- Van Hughes as Cole Thornhart
- Portrayed by: Brandon Buddy (2006–2010) Van Hughes (2012)
- Duration: 2006–2010, 2012
- First appearance: October 10, 2006
- Last appearance: February 28, 2012
- Created by: Dena Higley
- Introduced by: Frank Valentini
- Crossover appearances: General Hospital
- Brandon Buddy as Cole Thornhart

= Cole Thornhart =

Fictional character from One Life to Live

Cole Thornhart is a fictional character from the American daytime dramas One Life to Live and General Hospital.

==Casting==
Cole was portrayed by Brandon Buddy from October 10, 2006, to November 10, 2010. In October 2011, it was announced that Buddy would return as Cole. However, he taped for only one day before leaving for undisclosed personal reasons. On November 1, 2011, it was announced that Van Hughes would take over the role of Cole. He played Cole from January 3, 2012, to January 13, 2012. On January 30, 2012, it was announced that Hughes would temporarily reprise his role of Cole to help usher in Alderson's Starr Manning to General Hospital.

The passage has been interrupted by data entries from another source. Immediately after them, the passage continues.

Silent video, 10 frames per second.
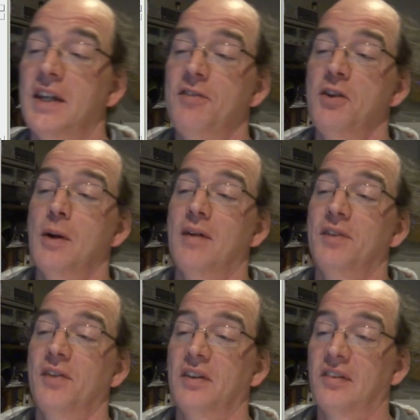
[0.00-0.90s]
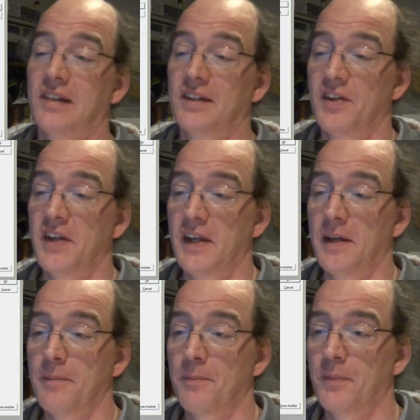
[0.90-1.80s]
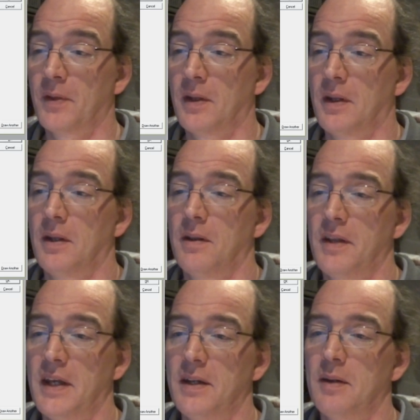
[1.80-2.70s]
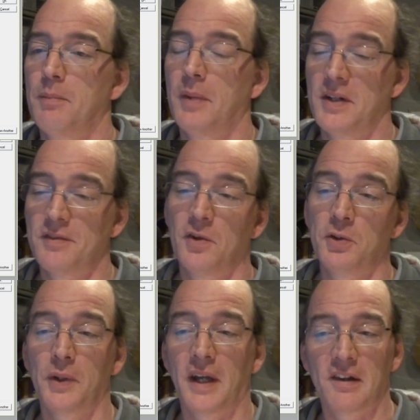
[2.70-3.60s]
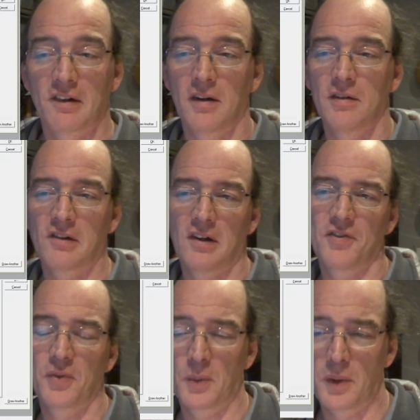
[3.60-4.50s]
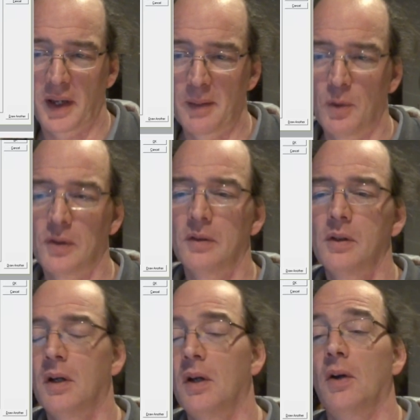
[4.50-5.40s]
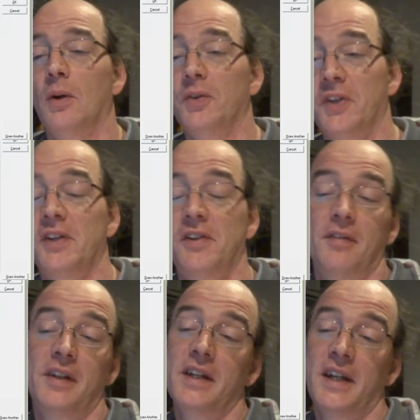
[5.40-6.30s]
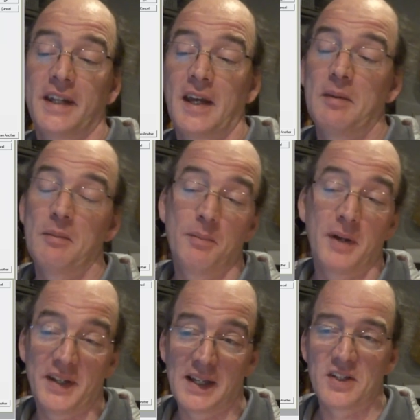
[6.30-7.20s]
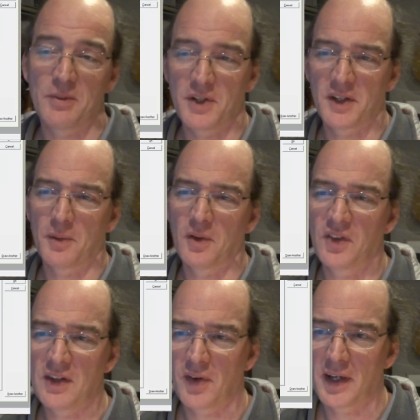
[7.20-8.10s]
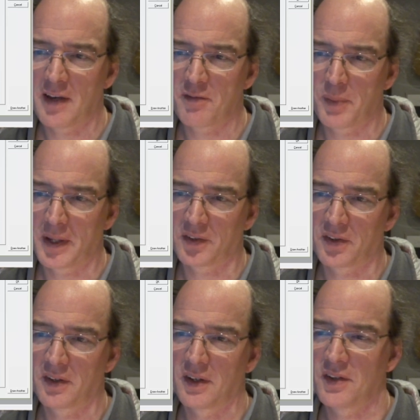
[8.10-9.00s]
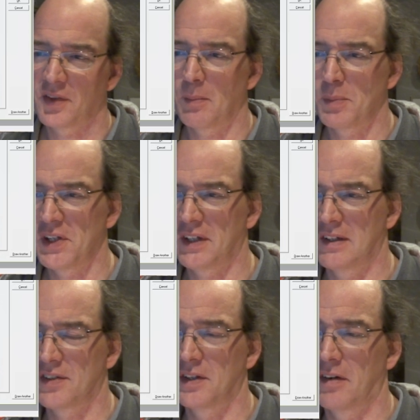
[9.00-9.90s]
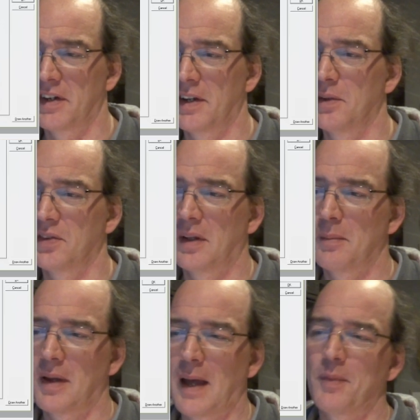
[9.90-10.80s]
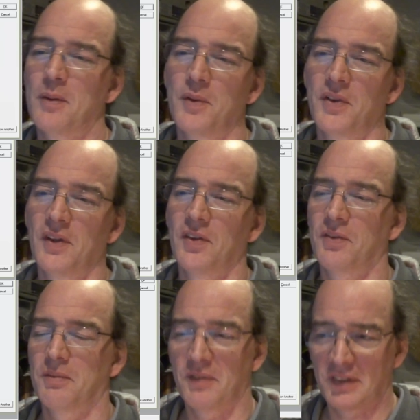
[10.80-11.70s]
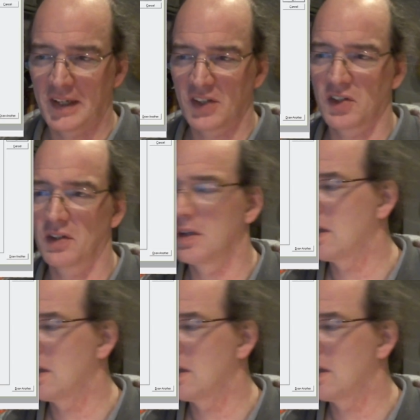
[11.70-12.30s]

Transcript: if you have nothing selected here, then by default you'll get a graph of the working model. Alternatively, and again by analogy with the other ones, if I have picked some particular scenarios and I'm happy with this selection,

When asked about the possibility of bringing back Cole or Hope to the new online reboot of One Life to Live, executive producer Jennifer Pepperman had the following to say:
"I was really shocked as a viewer when Cole and Hope were killed and I know on soap operas people say you can bring people back from the dead, but that is something that I feel strongly, and Prospect Park feels strongly about, and that is not bringing people back from the dead. That is one of the things that never really feels right, but I am afraid that ABC killed Cole and Hope, and also Victor Jr. III (Tea and Victor Jr. son) and those are real losses for the show."

==Backstory==
Cole Thornhart was born off-screen to Patrick Thornhart and Marty Saybrooke. Patrick and Marty lived in Ireland briefly with newborn Cole before relocating to San Diego. However, on Christmas 2005, Patrick was purportedly killed. Marty decided to move back to Llanview with Cole in September 2006.